On the other hand, it has also been established that there can be a long list of extremely harmful side effects associated with the How To Test For Lead Paint Poisoning use of chelating agents. The medical community has balanced the advantages and disadvantages resulting from the use of chelating agents in various circumstances and has established when the use of these agents is acceptable. 

The standard includes these accepted limitations due to a history of abuse of chelation therapy by How To Test For Lead Paint Poisoning some lead companies. The most widely used chelating agents are calcium disodium EDTA, (CaNa2 EDTA), Calcium Disodium Versenate (Versenate), and d-penicillamine (penicillamine or Cupramine). The standard prohibits "prophylactic chelation" of any employee by any person the employerretains, supervises or controls.

"Prophylactic chelation" is the routine use of chelating or How To Test For Lead Paint Poisoning similarly acting drugs to prevent elevated blood levels in workers who are occupationally exposed to lead, or the use of these drugs to routinely lower blood lead levels to pre-designated concentrations believed to be "safe."

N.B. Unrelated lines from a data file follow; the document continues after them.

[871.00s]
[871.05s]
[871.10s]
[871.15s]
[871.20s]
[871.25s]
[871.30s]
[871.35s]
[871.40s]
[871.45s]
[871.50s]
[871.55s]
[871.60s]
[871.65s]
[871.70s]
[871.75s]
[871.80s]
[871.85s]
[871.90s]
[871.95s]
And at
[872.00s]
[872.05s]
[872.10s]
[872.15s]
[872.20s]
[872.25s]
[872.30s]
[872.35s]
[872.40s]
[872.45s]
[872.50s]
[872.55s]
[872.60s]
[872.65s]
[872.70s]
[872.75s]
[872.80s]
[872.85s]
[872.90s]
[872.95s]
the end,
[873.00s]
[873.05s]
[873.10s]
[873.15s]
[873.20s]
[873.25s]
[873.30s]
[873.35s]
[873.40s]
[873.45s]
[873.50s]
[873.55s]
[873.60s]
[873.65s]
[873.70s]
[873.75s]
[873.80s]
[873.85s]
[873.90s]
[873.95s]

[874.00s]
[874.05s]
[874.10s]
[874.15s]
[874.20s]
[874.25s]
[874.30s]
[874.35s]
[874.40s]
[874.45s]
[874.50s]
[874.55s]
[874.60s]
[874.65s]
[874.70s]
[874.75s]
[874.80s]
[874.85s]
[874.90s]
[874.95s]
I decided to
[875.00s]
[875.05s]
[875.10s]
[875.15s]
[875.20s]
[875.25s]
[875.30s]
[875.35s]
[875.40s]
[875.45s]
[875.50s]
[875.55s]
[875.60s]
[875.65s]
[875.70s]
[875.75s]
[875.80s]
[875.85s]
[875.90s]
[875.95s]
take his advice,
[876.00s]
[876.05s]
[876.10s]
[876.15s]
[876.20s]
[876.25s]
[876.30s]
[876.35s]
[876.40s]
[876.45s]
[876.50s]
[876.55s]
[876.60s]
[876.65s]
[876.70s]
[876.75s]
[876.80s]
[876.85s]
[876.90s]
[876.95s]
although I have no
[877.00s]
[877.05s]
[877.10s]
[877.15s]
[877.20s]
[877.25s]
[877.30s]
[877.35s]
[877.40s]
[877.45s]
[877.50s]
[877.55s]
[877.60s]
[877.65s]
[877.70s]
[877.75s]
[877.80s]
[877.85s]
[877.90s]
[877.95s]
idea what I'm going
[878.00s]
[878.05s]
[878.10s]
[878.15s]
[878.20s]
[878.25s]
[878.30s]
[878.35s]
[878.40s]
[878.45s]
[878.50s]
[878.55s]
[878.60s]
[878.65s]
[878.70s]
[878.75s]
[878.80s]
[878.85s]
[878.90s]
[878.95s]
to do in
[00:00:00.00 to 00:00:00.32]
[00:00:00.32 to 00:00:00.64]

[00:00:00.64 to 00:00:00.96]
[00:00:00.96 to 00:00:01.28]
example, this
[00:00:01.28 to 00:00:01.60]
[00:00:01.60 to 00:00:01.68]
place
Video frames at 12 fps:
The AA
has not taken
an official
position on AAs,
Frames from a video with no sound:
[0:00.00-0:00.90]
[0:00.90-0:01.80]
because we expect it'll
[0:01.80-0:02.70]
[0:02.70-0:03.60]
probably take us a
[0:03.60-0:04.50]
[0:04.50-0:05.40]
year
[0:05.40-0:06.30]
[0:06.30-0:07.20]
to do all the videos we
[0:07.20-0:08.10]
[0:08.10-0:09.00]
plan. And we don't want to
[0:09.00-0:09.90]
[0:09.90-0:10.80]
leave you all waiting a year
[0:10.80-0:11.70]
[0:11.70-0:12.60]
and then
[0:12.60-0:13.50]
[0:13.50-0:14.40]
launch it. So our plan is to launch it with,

It should be emphasized that where an employer takes a worker who has no symptoms of lead poisoning and has chelation carried out by a physician (either inside or outside of a hospital) solely to reduce the worker's blood lead level, that will generally be considered prophylactic chelation. The use of a hospital and How To Test For Lead Paint Poisoning a physician does not mean that prophylactic chelation is not being performed. 

Routine chelation to prevent increased or How To Test For Lead Paint Poisoning reduce current blood lead levels is unacceptable whatever the setting. The standard allows the use of"therapeutic" or "diagnostic" chelation if administered under the supervision of a licensed physician in a clinical setting with thorough and appropriate medical monitoring. 

Therapeutic chelation responds to severe lead poisoning where there are marked symptoms. Diagnostic chelation involved giving a patient a dose of the drug then collecting all urine excreted for some How To Test For Lead Paint Poisoning period of time as an aid to the diagnosis of lead poisoning.